◆ What you need to do
Nothing but the lines from the one showing "[00:00:00.90]" through the final line of the data below belongs in the answer, duplicated exactly and without pictures.

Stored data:
■ ■ ■ ■ ■
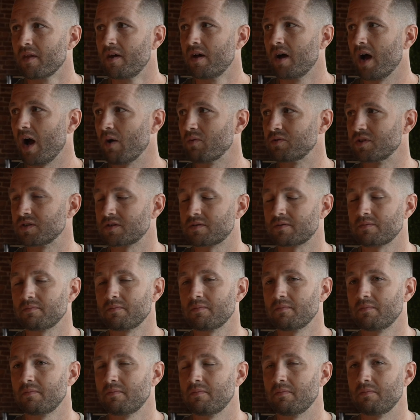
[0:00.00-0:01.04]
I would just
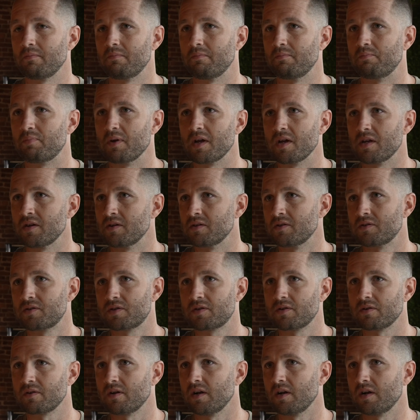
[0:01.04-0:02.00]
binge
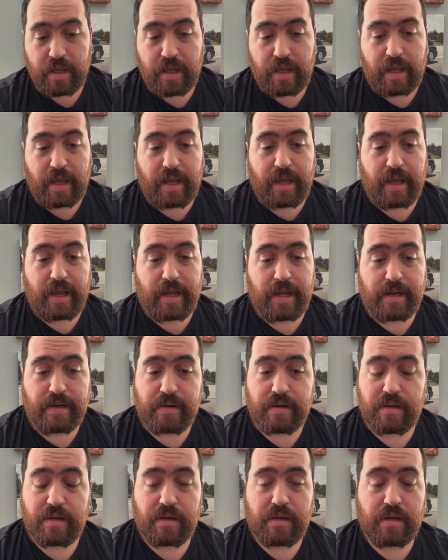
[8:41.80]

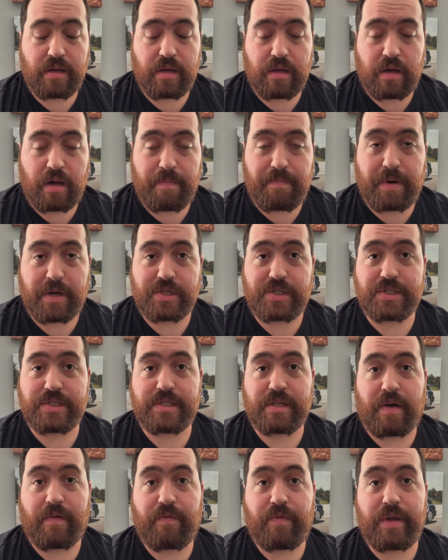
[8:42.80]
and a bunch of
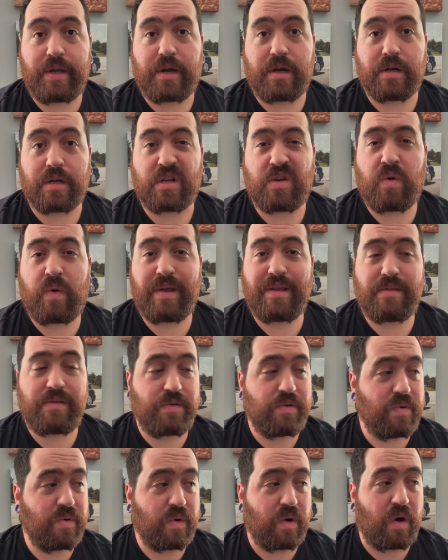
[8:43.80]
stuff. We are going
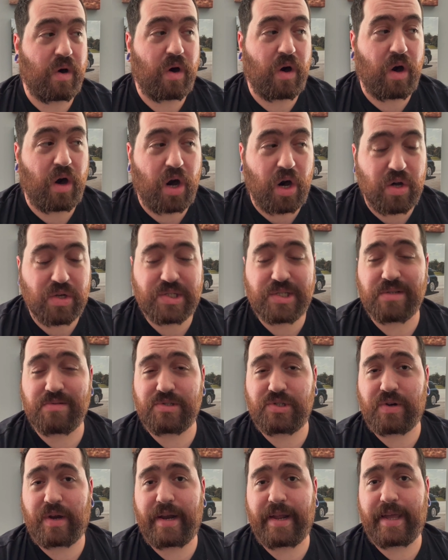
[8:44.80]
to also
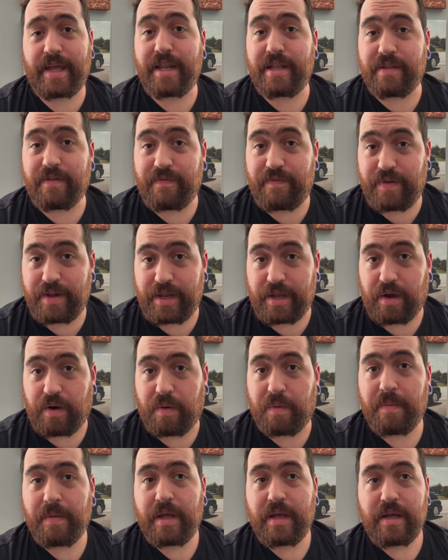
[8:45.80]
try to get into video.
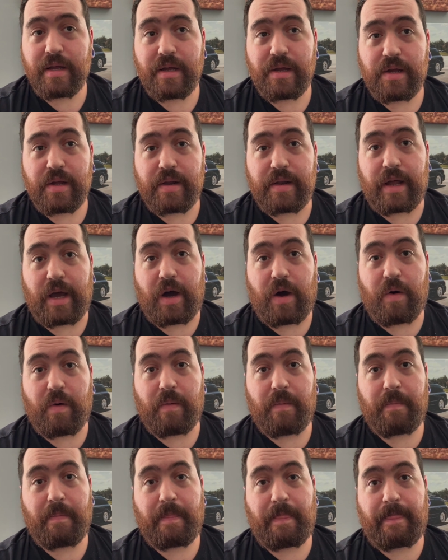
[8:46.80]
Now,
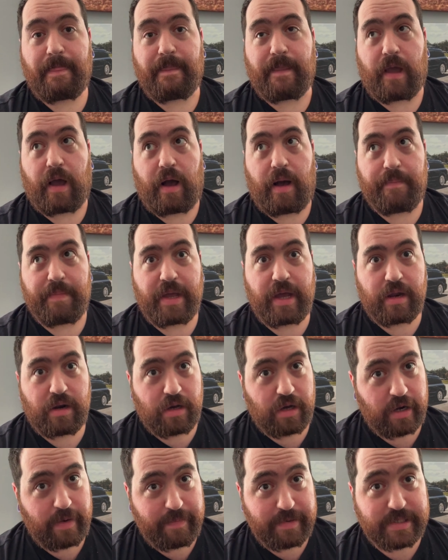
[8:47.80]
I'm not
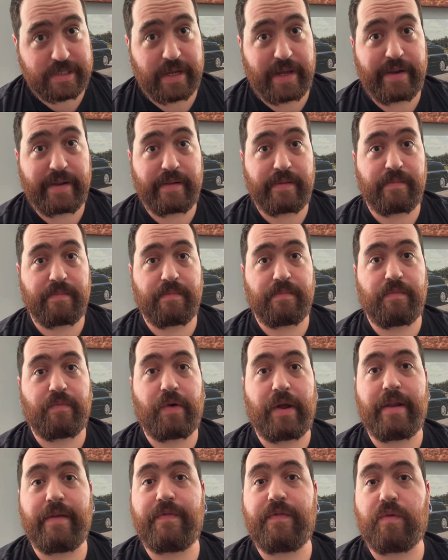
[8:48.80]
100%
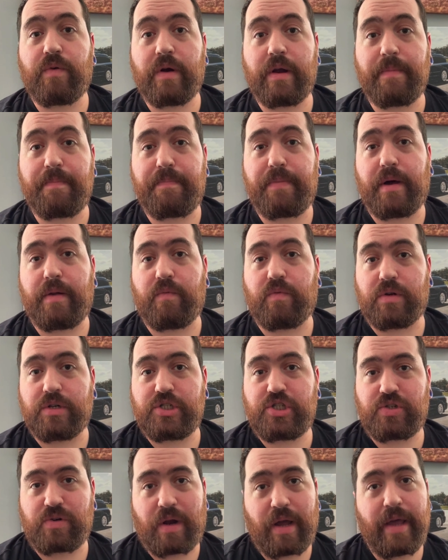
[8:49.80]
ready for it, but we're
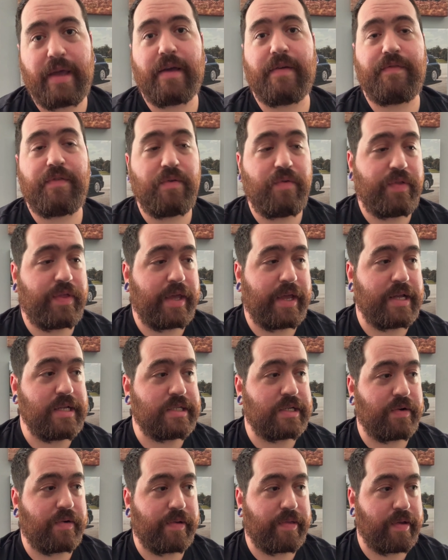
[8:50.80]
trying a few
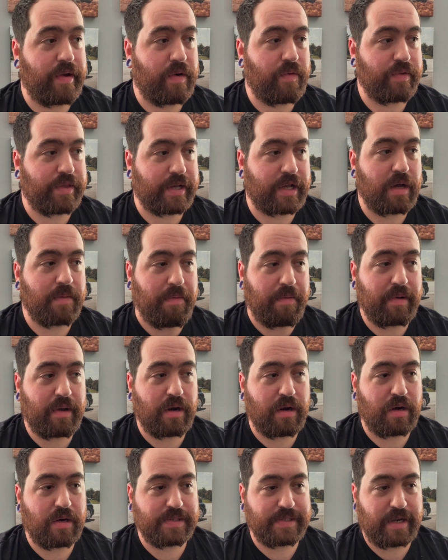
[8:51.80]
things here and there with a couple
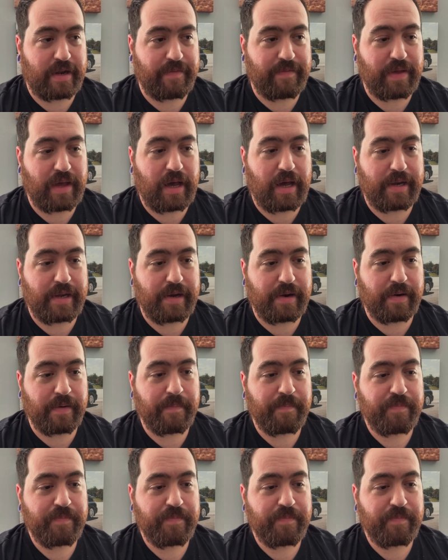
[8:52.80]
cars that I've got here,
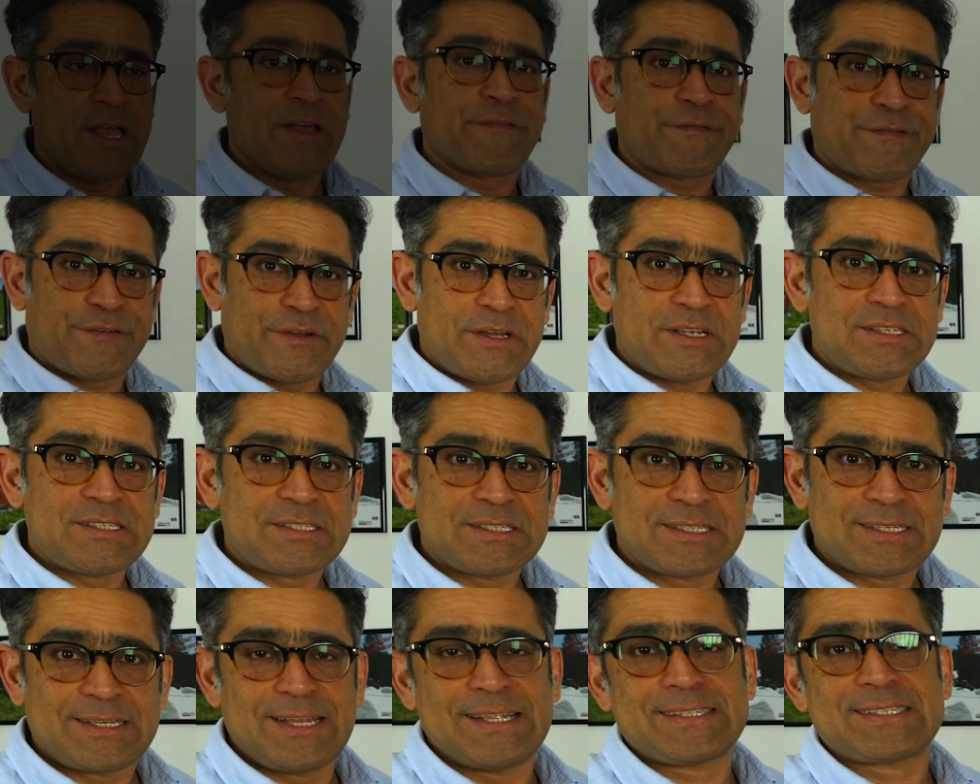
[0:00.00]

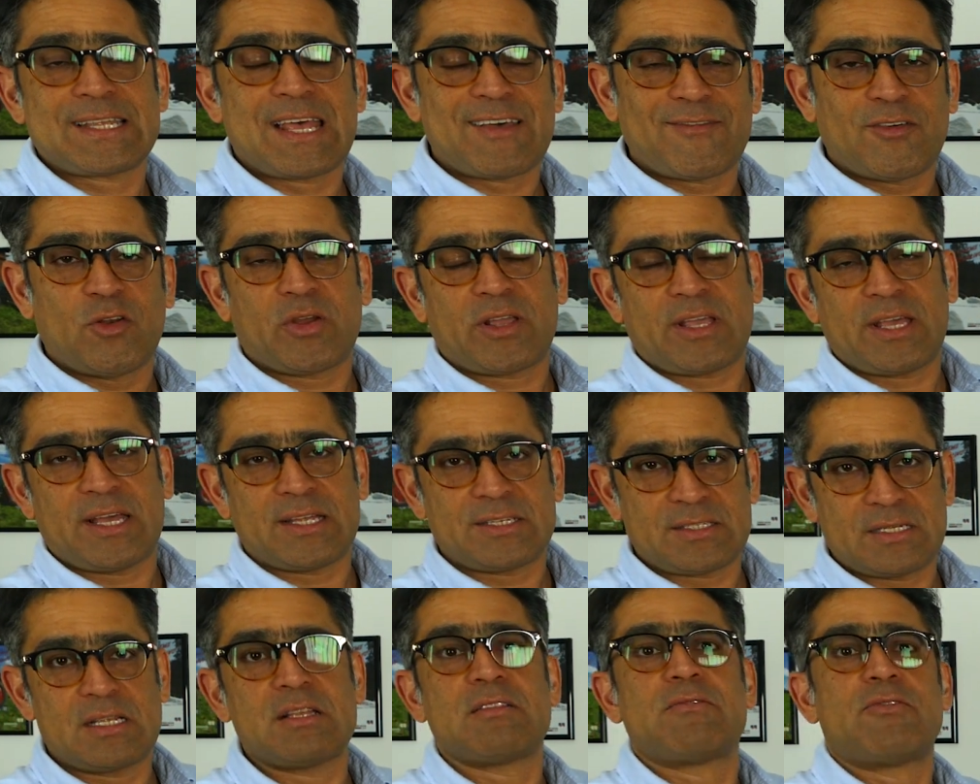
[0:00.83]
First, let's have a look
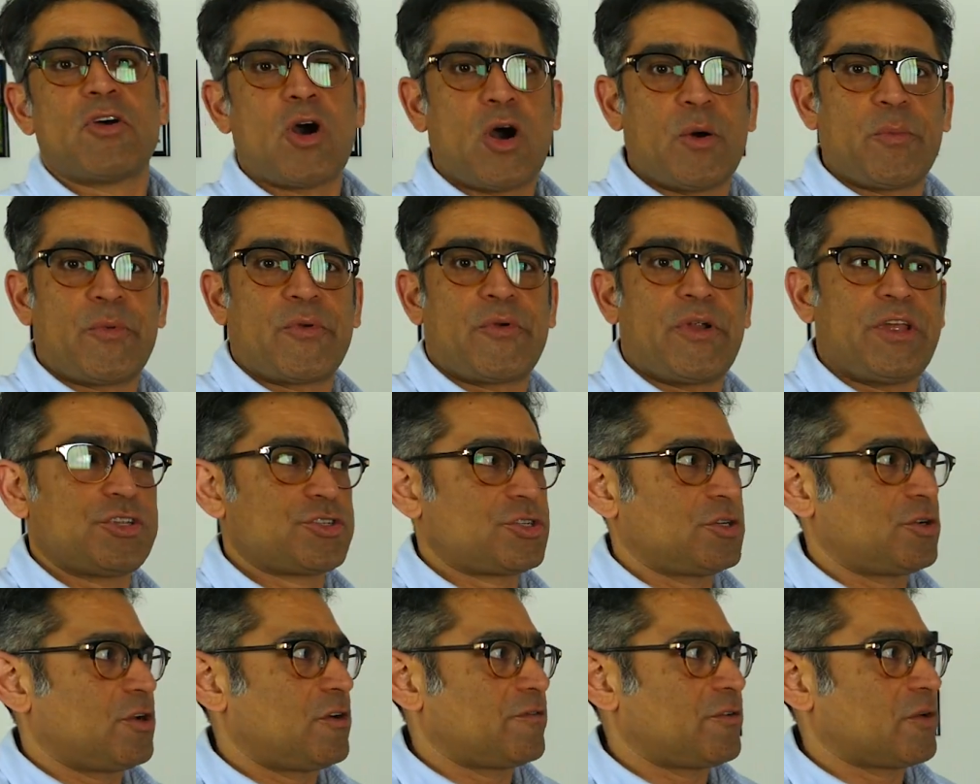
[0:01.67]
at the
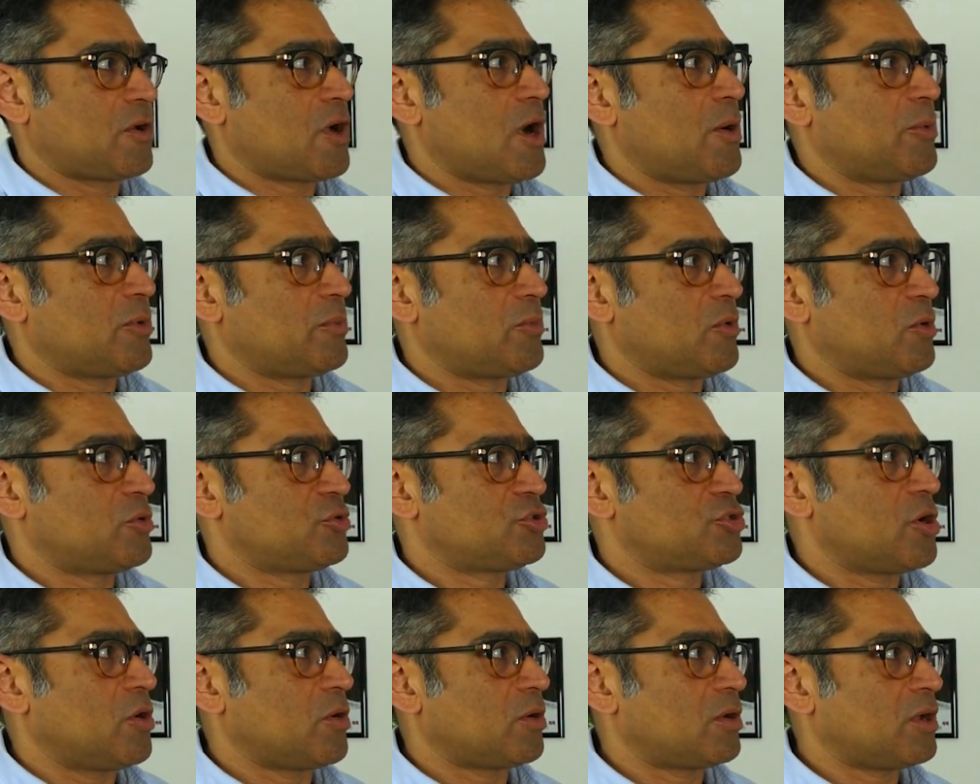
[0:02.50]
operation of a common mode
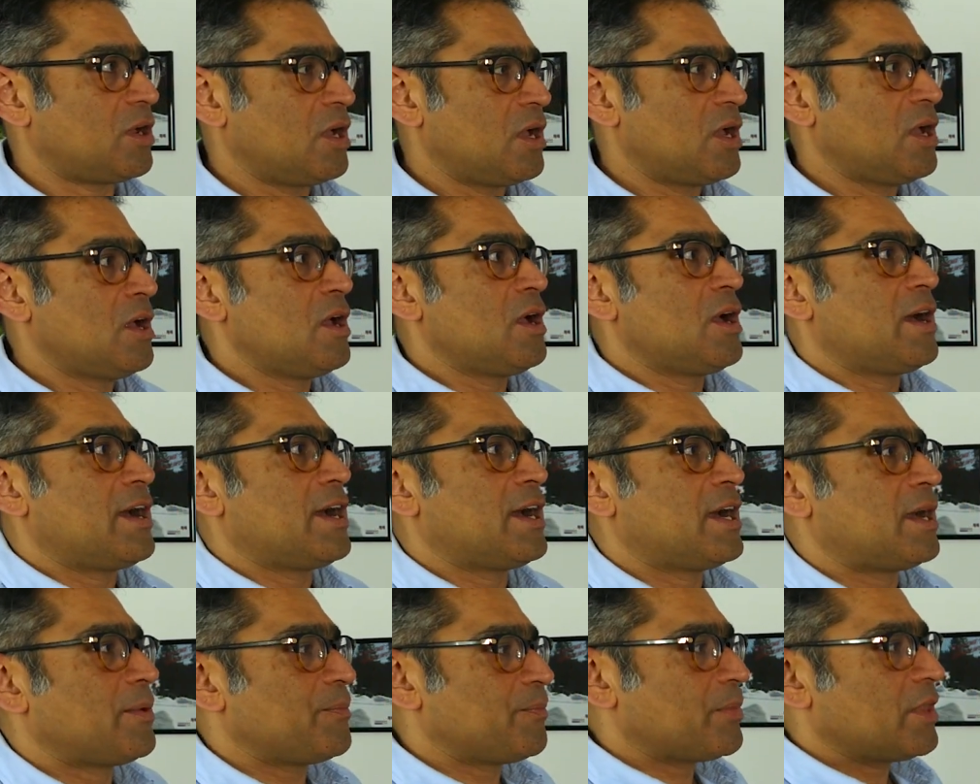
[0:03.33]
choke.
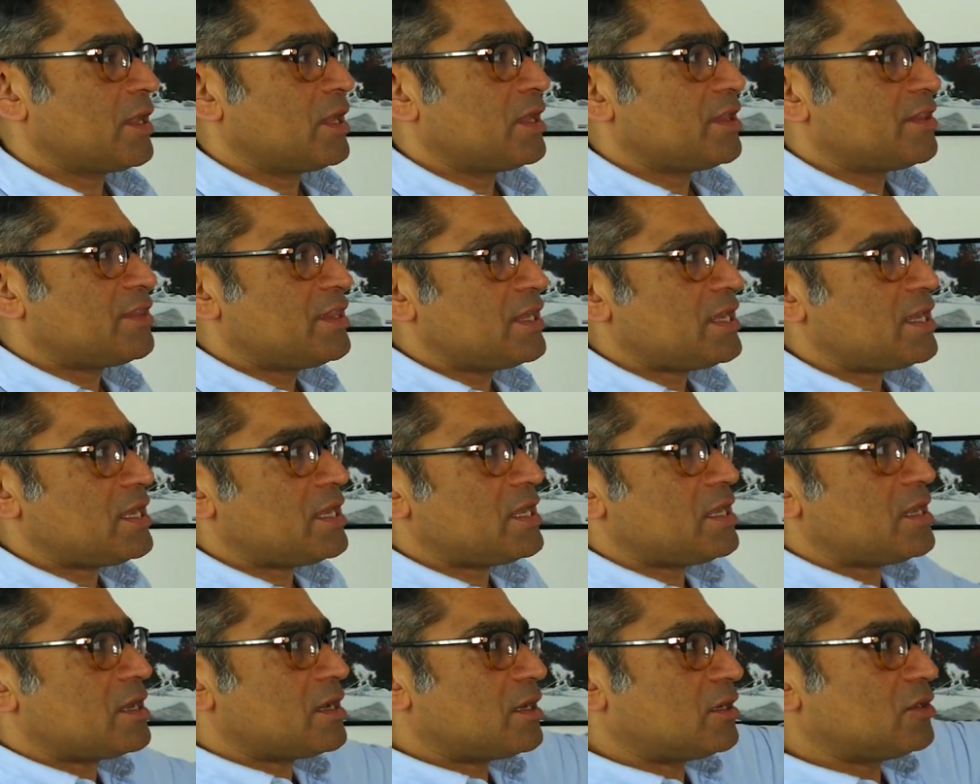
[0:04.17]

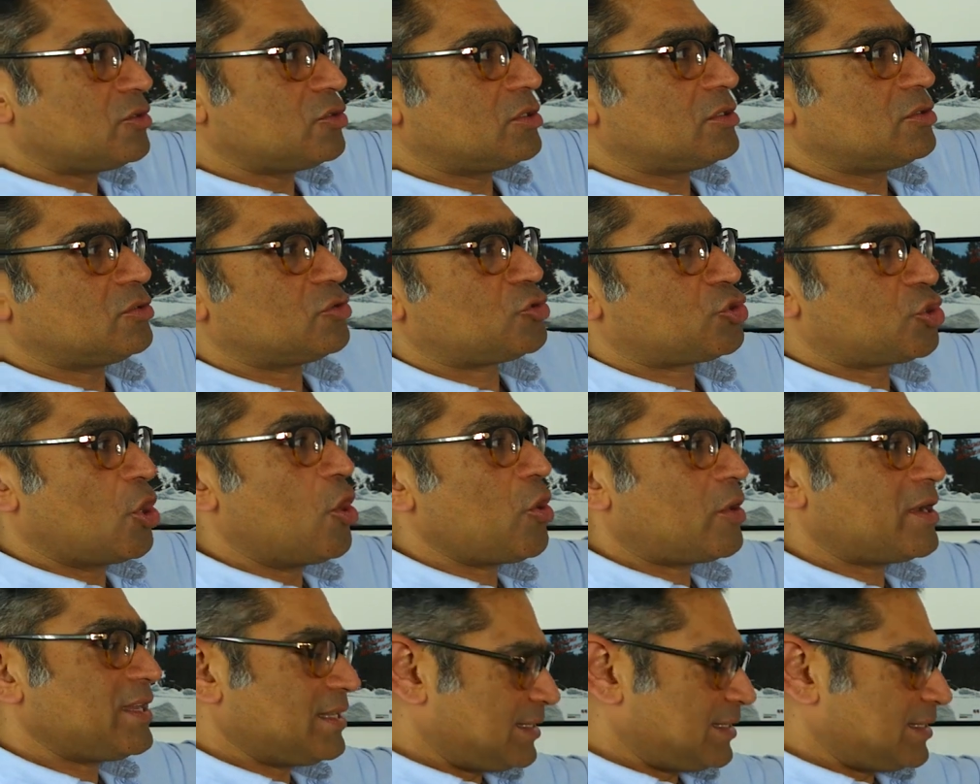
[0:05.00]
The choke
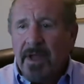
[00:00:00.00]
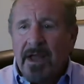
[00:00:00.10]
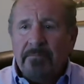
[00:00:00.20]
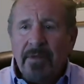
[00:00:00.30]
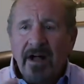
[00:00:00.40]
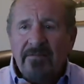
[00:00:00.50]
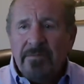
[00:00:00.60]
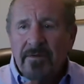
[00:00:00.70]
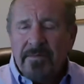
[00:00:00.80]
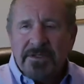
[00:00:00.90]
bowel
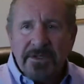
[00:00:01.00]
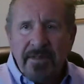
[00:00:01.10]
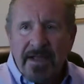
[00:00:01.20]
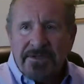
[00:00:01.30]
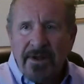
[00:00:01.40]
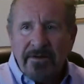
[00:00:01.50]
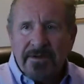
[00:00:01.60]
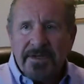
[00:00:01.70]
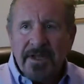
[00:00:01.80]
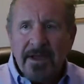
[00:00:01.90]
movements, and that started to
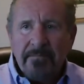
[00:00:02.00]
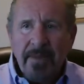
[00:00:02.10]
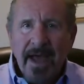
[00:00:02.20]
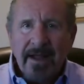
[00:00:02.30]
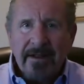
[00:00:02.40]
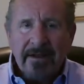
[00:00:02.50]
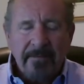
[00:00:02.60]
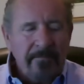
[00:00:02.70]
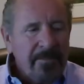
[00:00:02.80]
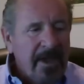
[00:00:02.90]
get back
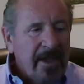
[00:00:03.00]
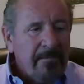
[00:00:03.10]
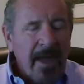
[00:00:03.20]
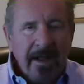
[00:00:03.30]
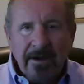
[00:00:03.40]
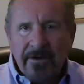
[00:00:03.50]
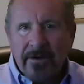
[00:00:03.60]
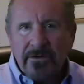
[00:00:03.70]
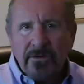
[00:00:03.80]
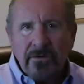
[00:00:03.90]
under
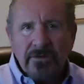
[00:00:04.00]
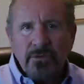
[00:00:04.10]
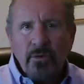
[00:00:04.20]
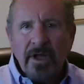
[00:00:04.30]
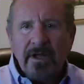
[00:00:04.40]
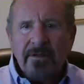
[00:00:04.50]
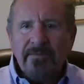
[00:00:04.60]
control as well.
■ ■ ■ ■ ■
◆ Completed task
[00:00:00.90]
bowel
[00:00:01.00]
[00:00:01.10]
[00:00:01.20]
[00:00:01.30]
[00:00:01.40]
[00:00:01.50]
[00:00:01.60]
[00:00:01.70]
[00:00:01.80]
[00:00:01.90]
movements, and that started to
[00:00:02.00]
[00:00:02.10]
[00:00:02.20]
[00:00:02.30]
[00:00:02.40]
[00:00:02.50]
[00:00:02.60]
[00:00:02.70]
[00:00:02.80]
[00:00:02.90]
get back
[00:00:03.00]
[00:00:03.10]
[00:00:03.20]
[00:00:03.30]
[00:00:03.40]
[00:00:03.50]
[00:00:03.60]
[00:00:03.70]
[00:00:03.80]
[00:00:03.90]
under
[00:00:04.00]
[00:00:04.10]
[00:00:04.20]
[00:00:04.30]
[00:00:04.40]
[00:00:04.50]
[00:00:04.60]
control as well.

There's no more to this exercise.